**Work task**
Reproduce the records below exactly; the images should not appear.

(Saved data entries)
+++++

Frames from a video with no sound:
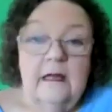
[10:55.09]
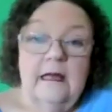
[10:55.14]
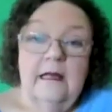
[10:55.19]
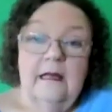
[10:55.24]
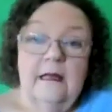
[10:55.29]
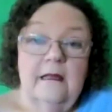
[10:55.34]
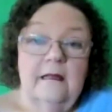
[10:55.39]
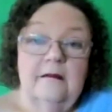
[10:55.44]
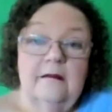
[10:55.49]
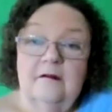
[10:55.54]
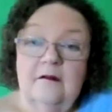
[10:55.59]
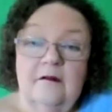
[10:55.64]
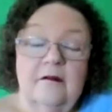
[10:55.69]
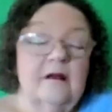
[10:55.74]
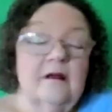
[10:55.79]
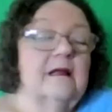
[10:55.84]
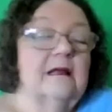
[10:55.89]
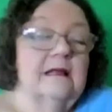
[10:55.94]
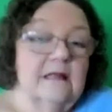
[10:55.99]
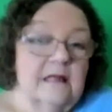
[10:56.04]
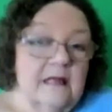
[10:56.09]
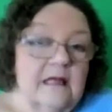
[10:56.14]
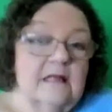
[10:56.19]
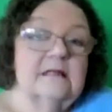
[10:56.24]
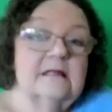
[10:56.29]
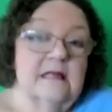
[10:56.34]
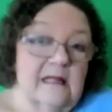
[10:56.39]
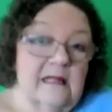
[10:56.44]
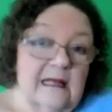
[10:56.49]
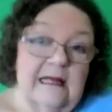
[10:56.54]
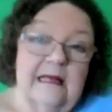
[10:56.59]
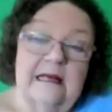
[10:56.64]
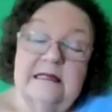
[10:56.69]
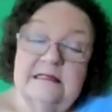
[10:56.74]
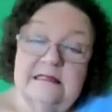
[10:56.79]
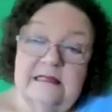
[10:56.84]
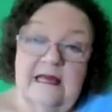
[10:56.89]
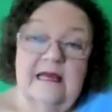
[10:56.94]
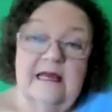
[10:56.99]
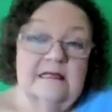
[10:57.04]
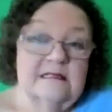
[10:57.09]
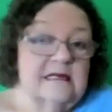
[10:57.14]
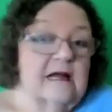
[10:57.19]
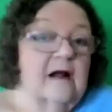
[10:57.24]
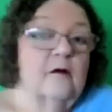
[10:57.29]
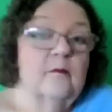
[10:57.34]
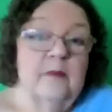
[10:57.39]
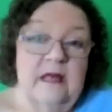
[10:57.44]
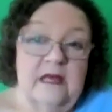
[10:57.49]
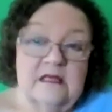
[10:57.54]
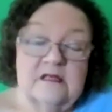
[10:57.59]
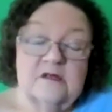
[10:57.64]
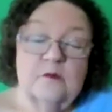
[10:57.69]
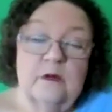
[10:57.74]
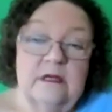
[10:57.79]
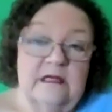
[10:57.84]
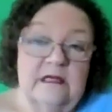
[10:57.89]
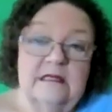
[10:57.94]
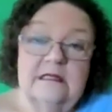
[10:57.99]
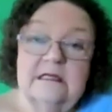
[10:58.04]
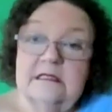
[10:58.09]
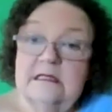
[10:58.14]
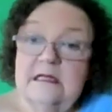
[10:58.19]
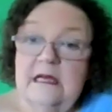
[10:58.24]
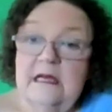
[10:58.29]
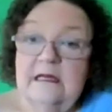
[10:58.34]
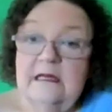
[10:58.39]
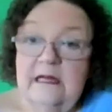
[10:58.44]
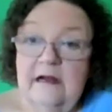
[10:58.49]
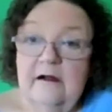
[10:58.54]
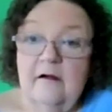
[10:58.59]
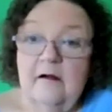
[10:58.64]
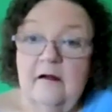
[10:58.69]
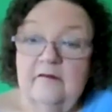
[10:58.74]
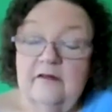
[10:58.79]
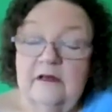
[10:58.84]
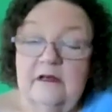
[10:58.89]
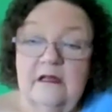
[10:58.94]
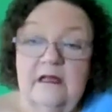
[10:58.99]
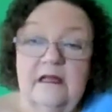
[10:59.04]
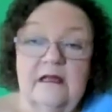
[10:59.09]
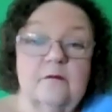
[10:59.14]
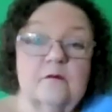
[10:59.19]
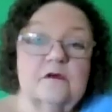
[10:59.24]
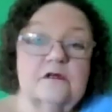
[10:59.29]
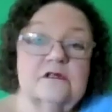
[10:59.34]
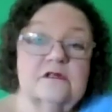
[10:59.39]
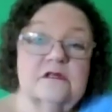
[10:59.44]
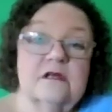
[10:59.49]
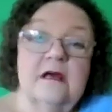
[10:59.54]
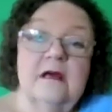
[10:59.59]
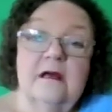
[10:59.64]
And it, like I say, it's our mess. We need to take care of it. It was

+++++

**Task response**
Frames from a video with no sound:
[10:55.09]
[10:55.14]
[10:55.19]
[10:55.24]
[10:55.29]
[10:55.34]
[10:55.39]
[10:55.44]
[10:55.49]
[10:55.54]
[10:55.59]
[10:55.64]
[10:55.69]
[10:55.74]
[10:55.79]
[10:55.84]
[10:55.89]
[10:55.94]
[10:55.99]
[10:56.04]
[10:56.09]
[10:56.14]
[10:56.19]
[10:56.24]
[10:56.29]
[10:56.34]
[10:56.39]
[10:56.44]
[10:56.49]
[10:56.54]
[10:56.59]
[10:56.64]
[10:56.69]
[10:56.74]
[10:56.79]
[10:56.84]
[10:56.89]
[10:56.94]
[10:56.99]
[10:57.04]
[10:57.09]
[10:57.14]
[10:57.19]
[10:57.24]
[10:57.29]
[10:57.34]
[10:57.39]
[10:57.44]
[10:57.49]
[10:57.54]
[10:57.59]
[10:57.64]
[10:57.69]
[10:57.74]
[10:57.79]
[10:57.84]
[10:57.89]
[10:57.94]
[10:57.99]
[10:58.04]
[10:58.09]
[10:58.14]
[10:58.19]
[10:58.24]
[10:58.29]
[10:58.34]
[10:58.39]
[10:58.44]
[10:58.49]
[10:58.54]
[10:58.59]
[10:58.64]
[10:58.69]
[10:58.74]
[10:58.79]
[10:58.84]
[10:58.89]
[10:58.94]
[10:58.99]
[10:59.04]
[10:59.09]
[10:59.14]
[10:59.19]
[10:59.24]
[10:59.29]
[10:59.34]
[10:59.39]
[10:59.44]
[10:59.49]
[10:59.54]
[10:59.59]
[10:59.64]
And it, like I say, it's our mess. We need to take care of it. It was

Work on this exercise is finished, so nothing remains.